─── RECORDS SUPPLIED ───

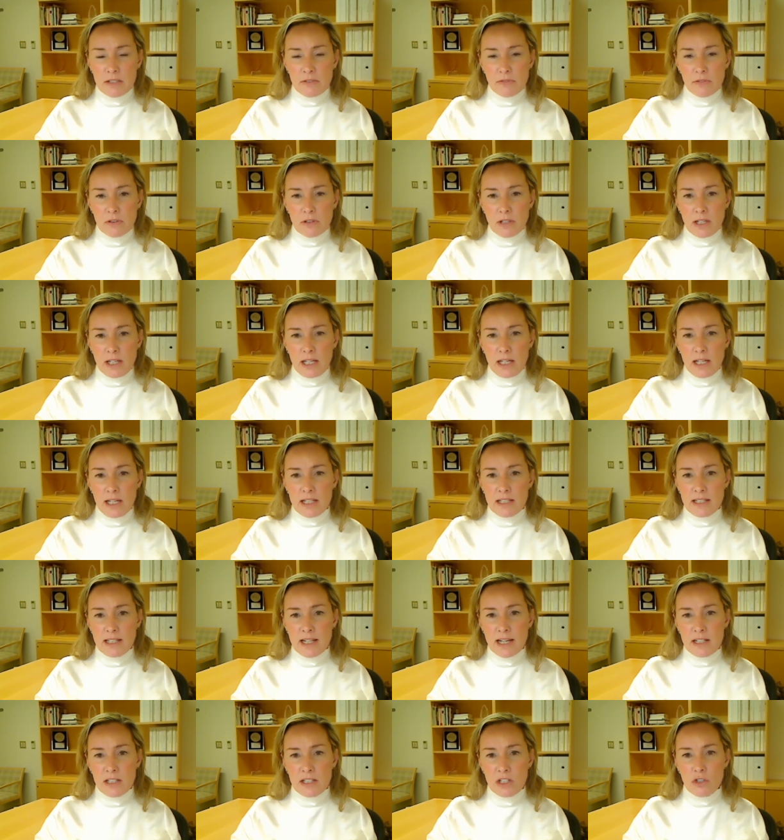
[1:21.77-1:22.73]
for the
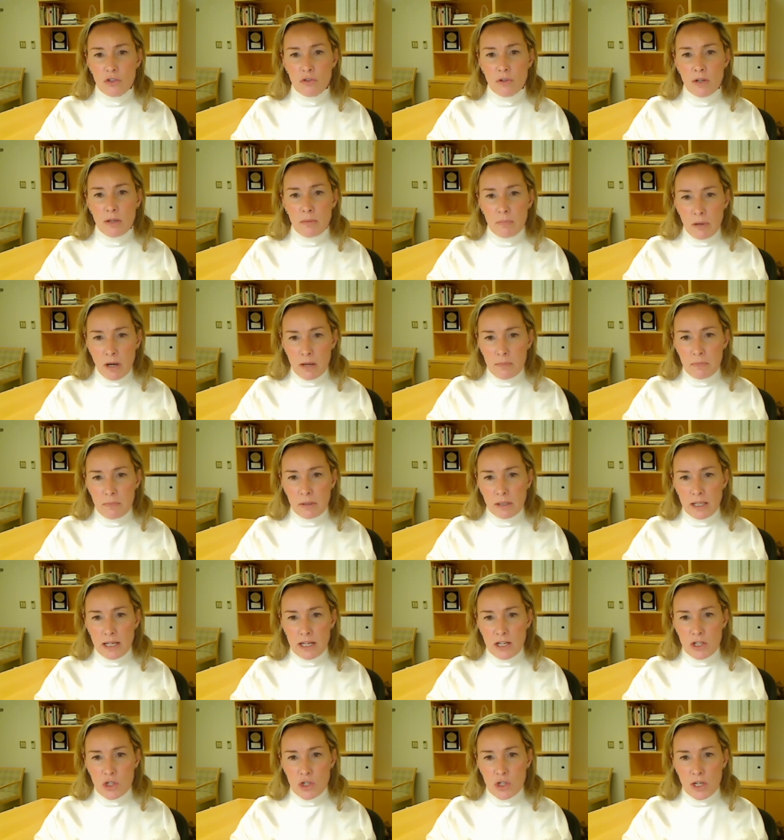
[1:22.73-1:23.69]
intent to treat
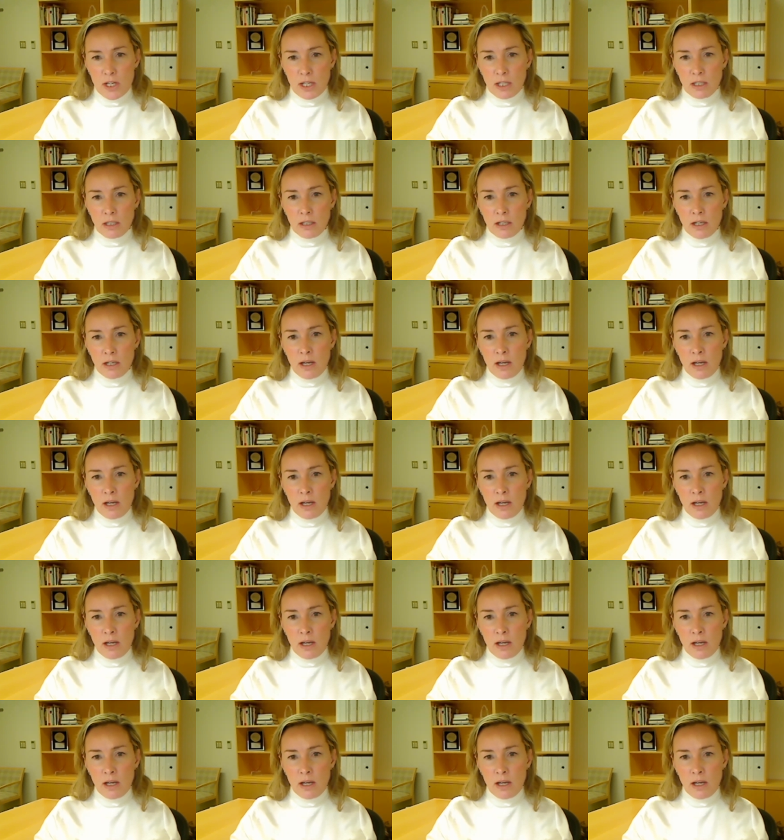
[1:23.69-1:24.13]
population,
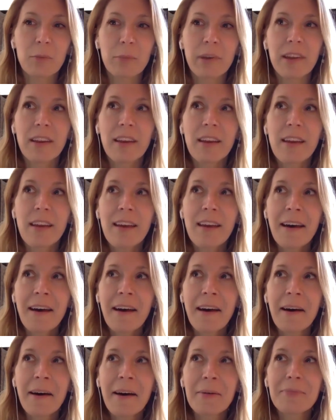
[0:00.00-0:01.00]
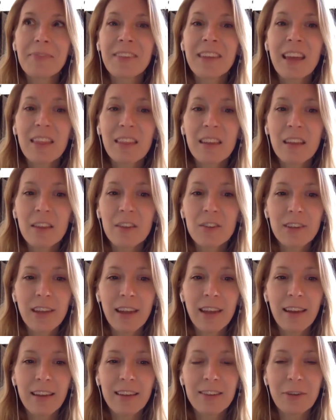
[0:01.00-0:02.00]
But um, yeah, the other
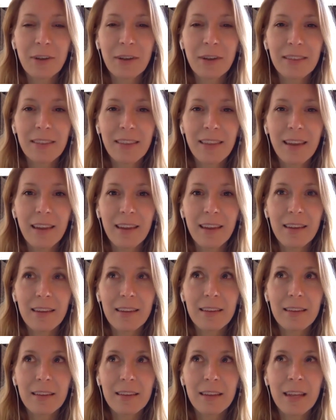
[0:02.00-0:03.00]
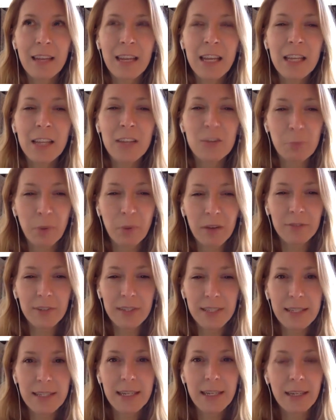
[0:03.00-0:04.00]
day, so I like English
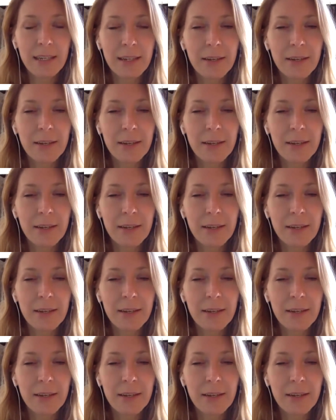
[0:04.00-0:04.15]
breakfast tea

───

▶ _ABOUT THIS EXERCISE_: Produce the material above again in full, with identical lines and no pictures.

▶ _EXPECTED OUTPUT_:
[1:21.77-1:22.73]
for the
[1:22.73-1:23.69]
intent to treat
[1:23.69-1:24.13]
population,
[0:00.00-0:01.00]
[0:01.00-0:02.00]
But um, yeah, the other
[0:02.00-0:03.00]
[0:03.00-0:04.00]
day, so I like English
[0:04.00-0:04.15]
breakfast tea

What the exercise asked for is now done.